Was für eine Rennschlacht! Lewis Hamilton gewinnt den Großen Preis von Spanien 2017 in Barcelona nach einem epischen Zweikampf mit Ferraris Sebastian Vettel. Sowohl am Kommandostand als auch im direkten Duell auf der Strecke duellierten sich Mercedes /Ferrari und Hamilton/Vettel um den Sieg.

Am Ende entschied ein blitzsauberes Manöver Hamiltons Ende Start/Ziel nach einem cleveren Pitstopp unter dem Virtuellen Safety Car den Kampf zu seinem Gunsten. Zuvor hatte sich Vettel bereits mit harten Bandagen an der Boxenausfahrt verteidigen müssen, nachdem er zuvor am Start die Führung übernommen hatte.

"Wir hatten das Rennen eigentlich schon verloren, aber das VSC hat dann den Ausschlag gegeben. Dann war es eine ganz beherzte Fahrt- mit Speed, aber es galt auch den Reifen am Leben zu halten", sagt Mercedes-Teamchef Toto Wolff bei RTL.

Für Valtteri Bottas, Kimi Räikkönen und Max Verstappen endete der Spanien GP insbesondere durch einen Startcrash indessen in einem Desaster. Nico Hülkenberg und Pacal Wehrlein präsentierten sich derweil in Galaform.

Das Podium: Hinter Hamilton und Vettel komplettierte Daniel Ricciardo nach einem unauffälligen Rennen das Podium. Dabei profitierte der Australier massiv von Ausfällen Kimi Räikkönens, Max Verstappens und Valtteri Bottas, die in Spanien ein einen ganz bitteren Rennsonntag erlebten.

Das sagen Hamilton, Vettel & Ricciardo zum Rennen

Lewis Hamilton: "Am Anfang lief es nicht gut. Ich weiß nicht, was da am Start schief gelaufen ist. Aber tolle Arbeit des Teams. Seb war nah dran, aber alle bei uns haben einen super Job gemacht mit der Strategie. Gegen Seb dachte ich, ich hätte genug Platz, da war auch alles okay. So sollte Rennfahren sein. Ich habe heute mehrere Kilo verloren, die G-Kräfte waren unglaublich und mit ihm im Rücken hat es das auch nicht leichter gemacht."

Sebastian Vettel: "Ich hatte einen richtig guten Start, Lewis und ich hatten beide ein bisschen Wheelspin, aber das habe ich mit der Kupplung korrigiert. Ich hatte einen guten Rhythmus und es lief gut, aber dann hat Lewis die Strategie gespiegelt. Ich war überrascht, dass Lewis aus der Box dann so schnell dran war.

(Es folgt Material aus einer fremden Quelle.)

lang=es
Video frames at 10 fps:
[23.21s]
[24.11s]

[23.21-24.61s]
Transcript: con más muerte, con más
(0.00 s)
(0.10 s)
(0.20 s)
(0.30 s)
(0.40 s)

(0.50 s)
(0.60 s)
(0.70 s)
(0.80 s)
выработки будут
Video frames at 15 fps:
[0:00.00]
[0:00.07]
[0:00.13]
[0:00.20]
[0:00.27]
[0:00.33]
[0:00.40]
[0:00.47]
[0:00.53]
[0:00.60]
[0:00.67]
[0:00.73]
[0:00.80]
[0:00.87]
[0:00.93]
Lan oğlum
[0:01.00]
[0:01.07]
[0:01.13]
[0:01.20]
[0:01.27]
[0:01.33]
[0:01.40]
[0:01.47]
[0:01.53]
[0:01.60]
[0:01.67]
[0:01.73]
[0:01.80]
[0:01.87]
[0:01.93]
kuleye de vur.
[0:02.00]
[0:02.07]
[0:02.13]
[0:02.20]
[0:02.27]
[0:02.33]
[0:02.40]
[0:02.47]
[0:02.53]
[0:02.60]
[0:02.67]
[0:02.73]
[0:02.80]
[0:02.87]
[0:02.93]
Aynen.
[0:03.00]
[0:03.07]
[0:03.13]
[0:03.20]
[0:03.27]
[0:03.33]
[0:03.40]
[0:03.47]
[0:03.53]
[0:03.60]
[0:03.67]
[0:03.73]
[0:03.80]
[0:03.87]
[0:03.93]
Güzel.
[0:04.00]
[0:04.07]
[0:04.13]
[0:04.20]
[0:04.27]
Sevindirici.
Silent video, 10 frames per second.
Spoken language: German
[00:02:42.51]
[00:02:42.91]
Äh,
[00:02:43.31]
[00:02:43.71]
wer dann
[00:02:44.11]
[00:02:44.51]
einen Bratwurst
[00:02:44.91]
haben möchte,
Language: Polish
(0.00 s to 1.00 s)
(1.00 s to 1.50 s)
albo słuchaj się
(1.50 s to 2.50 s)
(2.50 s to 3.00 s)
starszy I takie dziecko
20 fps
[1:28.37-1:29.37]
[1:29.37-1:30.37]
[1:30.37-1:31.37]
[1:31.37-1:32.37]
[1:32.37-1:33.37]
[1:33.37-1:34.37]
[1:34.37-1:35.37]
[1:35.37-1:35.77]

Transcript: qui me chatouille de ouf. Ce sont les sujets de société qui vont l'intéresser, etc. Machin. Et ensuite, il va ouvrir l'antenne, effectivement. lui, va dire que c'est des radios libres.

Es war unheimlich eng. Aber auf der Geraden hatte ich keine Chance als ich alleine fuhr. Wir hatten aber ein tolles Auto, wäre echt toll gewesen zu gewinnen. "

Daniel Ricciardo: "Es fühlt sich gut an, wir hatten etwas Glück heute mit Valtteri, dass der ausgefallen ist. Aber klar nehmen wir das mit, toll auf dem Podium zu stehen, Champagner zu verspritzen. Vielen Dank an alle."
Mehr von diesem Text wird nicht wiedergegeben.